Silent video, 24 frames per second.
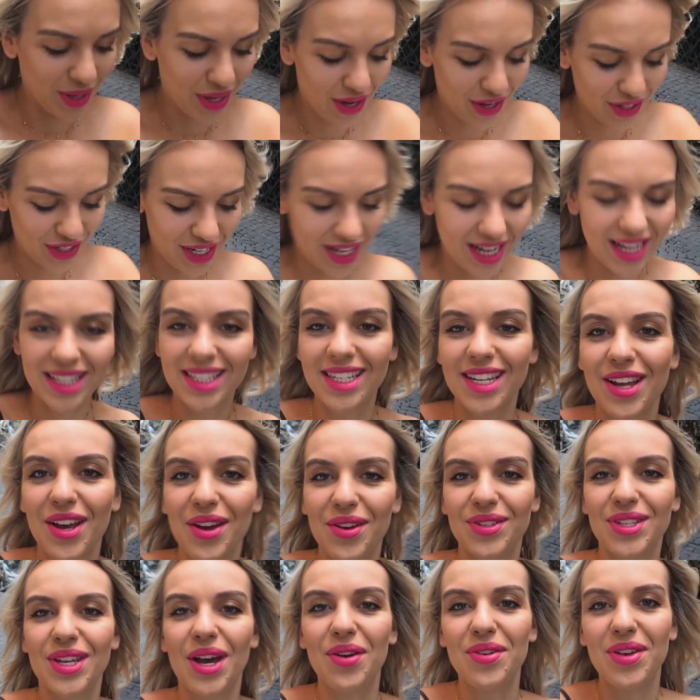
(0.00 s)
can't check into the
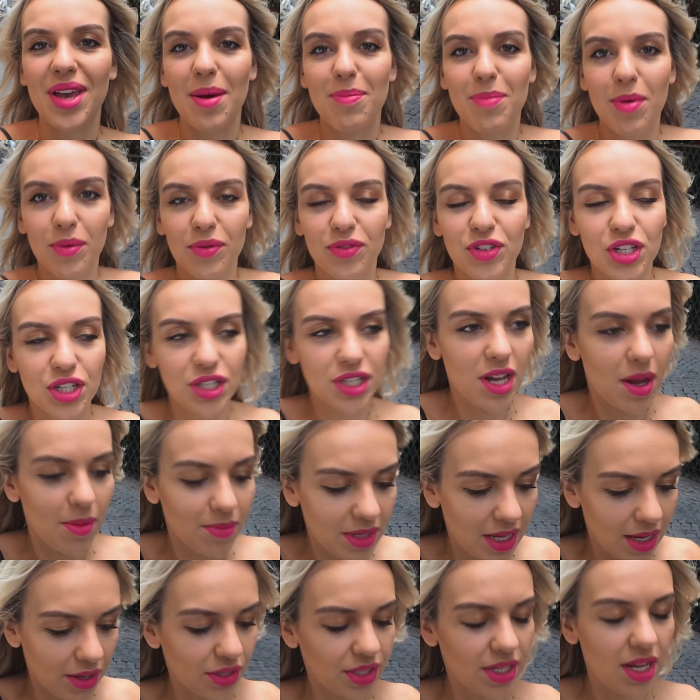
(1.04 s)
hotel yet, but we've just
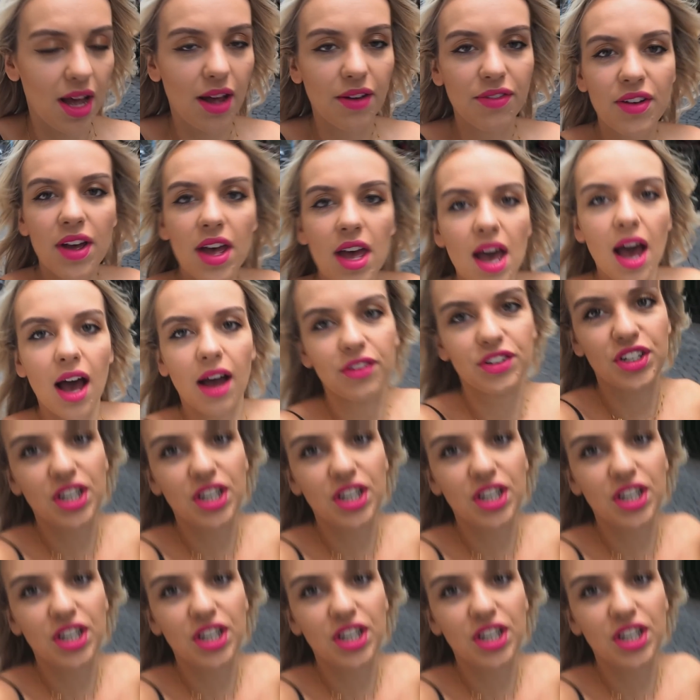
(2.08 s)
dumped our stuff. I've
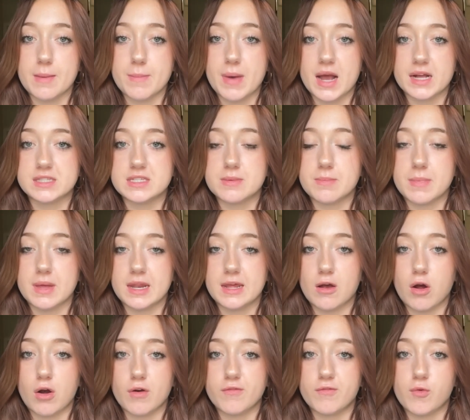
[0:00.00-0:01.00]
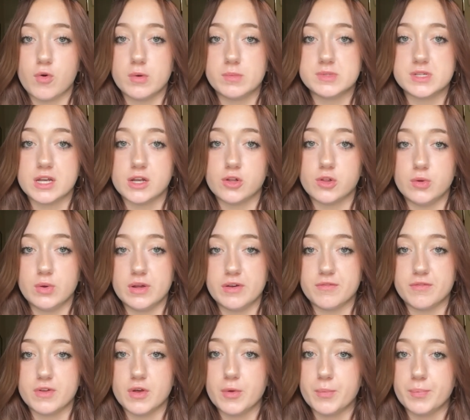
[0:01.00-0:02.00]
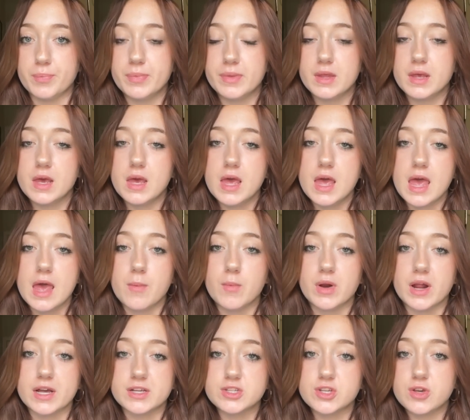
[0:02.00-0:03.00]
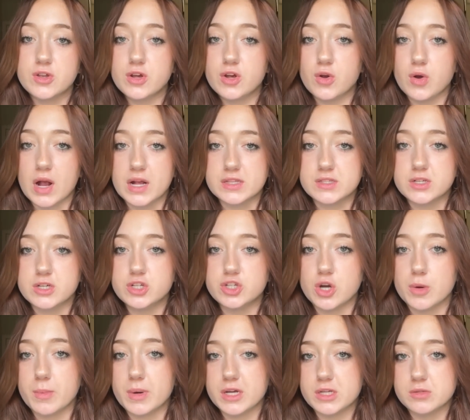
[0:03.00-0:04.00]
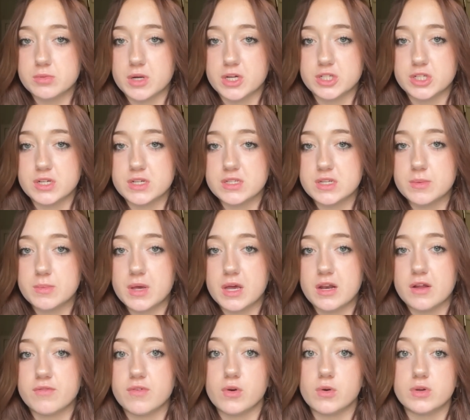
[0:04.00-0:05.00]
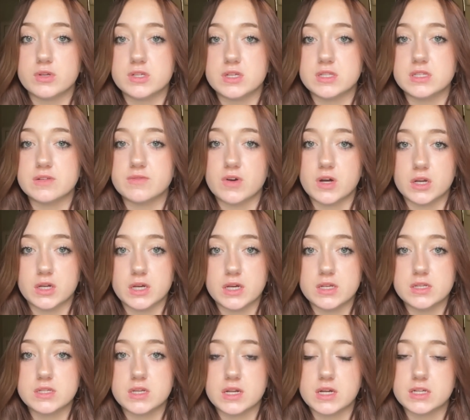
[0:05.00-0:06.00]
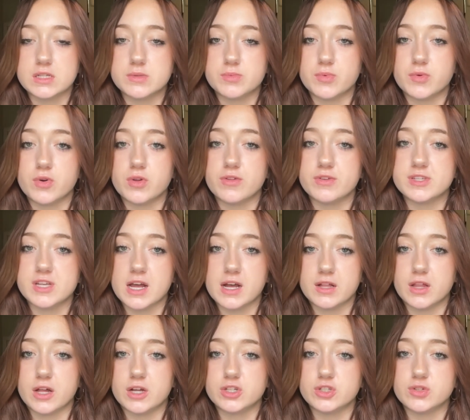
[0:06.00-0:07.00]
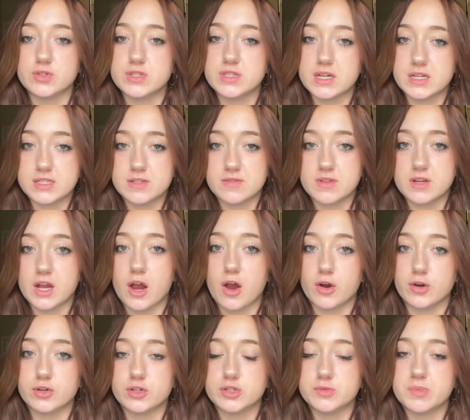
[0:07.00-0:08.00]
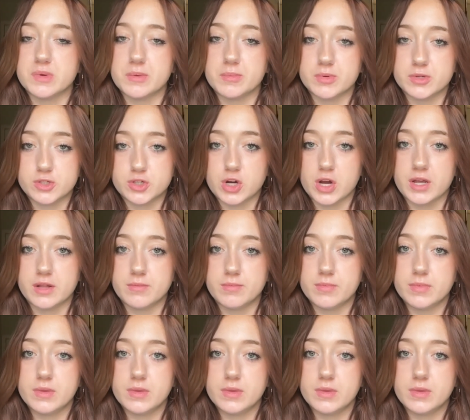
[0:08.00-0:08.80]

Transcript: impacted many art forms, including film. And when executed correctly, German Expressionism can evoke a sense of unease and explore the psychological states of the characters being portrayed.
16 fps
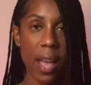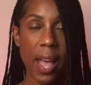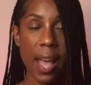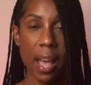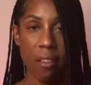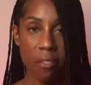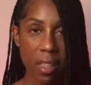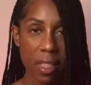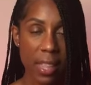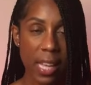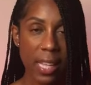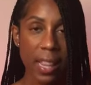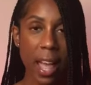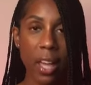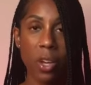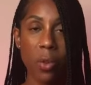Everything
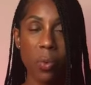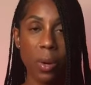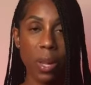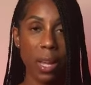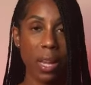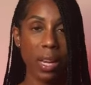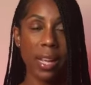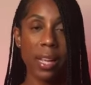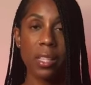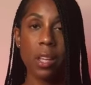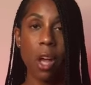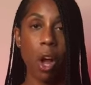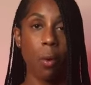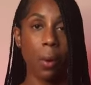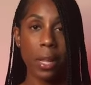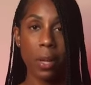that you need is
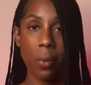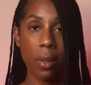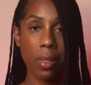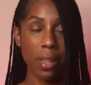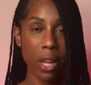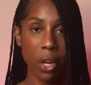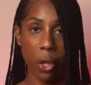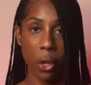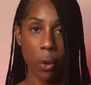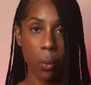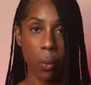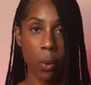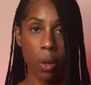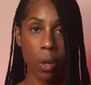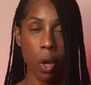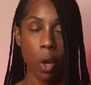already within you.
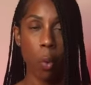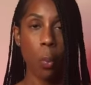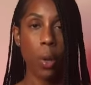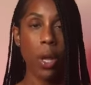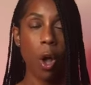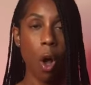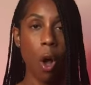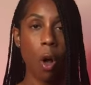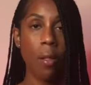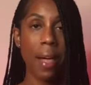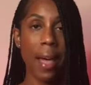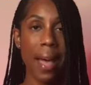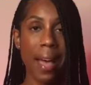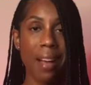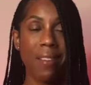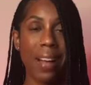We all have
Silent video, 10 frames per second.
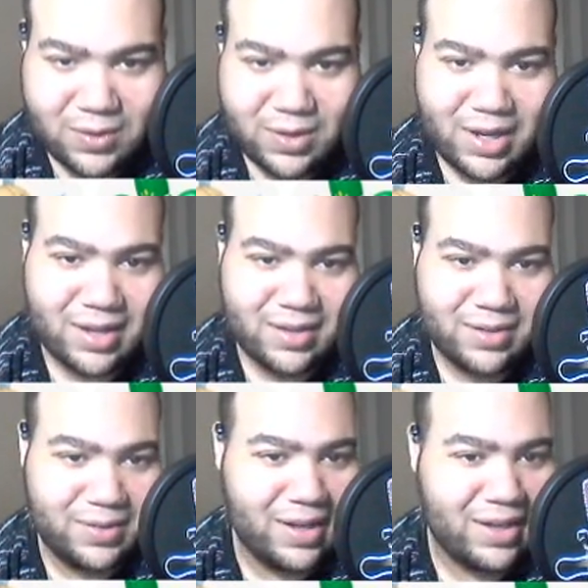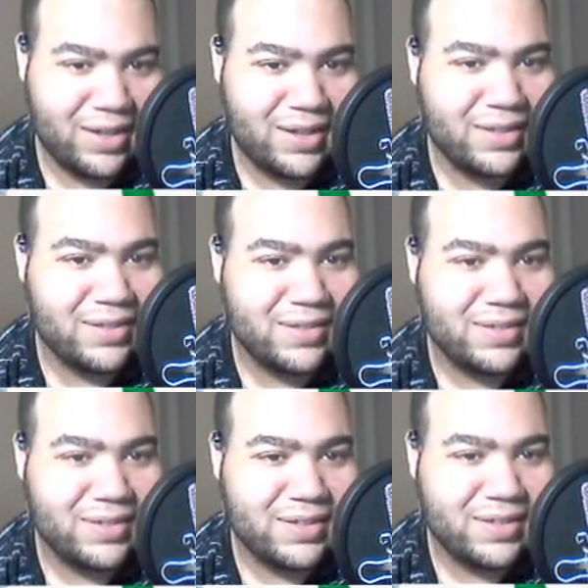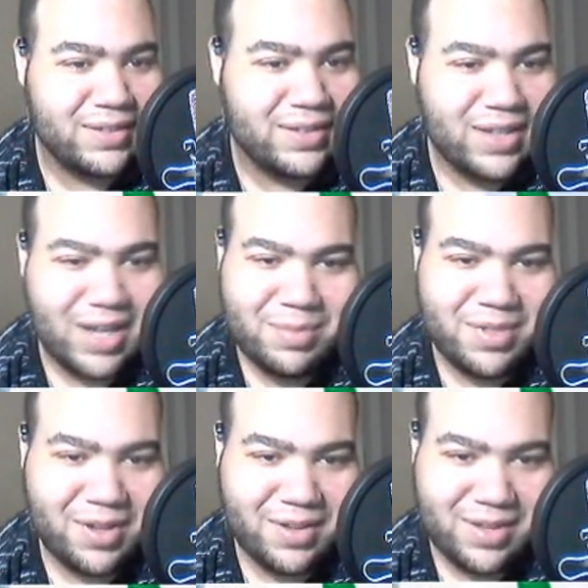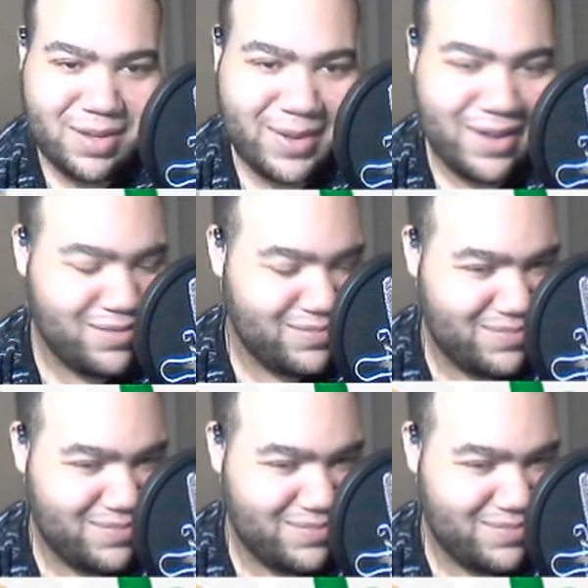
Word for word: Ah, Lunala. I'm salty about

* _Exercise objective_: Would you mind repeating the records above exactly, without the pictures?

* _Exercise response_:
Silent video, 24 frames per second.
(0.00 s)
can't check into the
(1.04 s)
hotel yet, but we've just
(2.08 s)
dumped our stuff. I've
[0:00.00-0:01.00]
[0:01.00-0:02.00]
[0:02.00-0:03.00]
[0:03.00-0:04.00]
[0:04.00-0:05.00]
[0:05.00-0:06.00]
[0:06.00-0:07.00]
[0:07.00-0:08.00]
[0:08.00-0:08.80]

Transcript: impacted many art forms, including film. And when executed correctly, German Expressionism can evoke a sense of unease and explore the psychological states of the characters being portrayed.
16 fps
Everything
that you need is
already within you.
We all have
Silent video, 10 frames per second.
Word for word: Ah, Lunala. I'm salty about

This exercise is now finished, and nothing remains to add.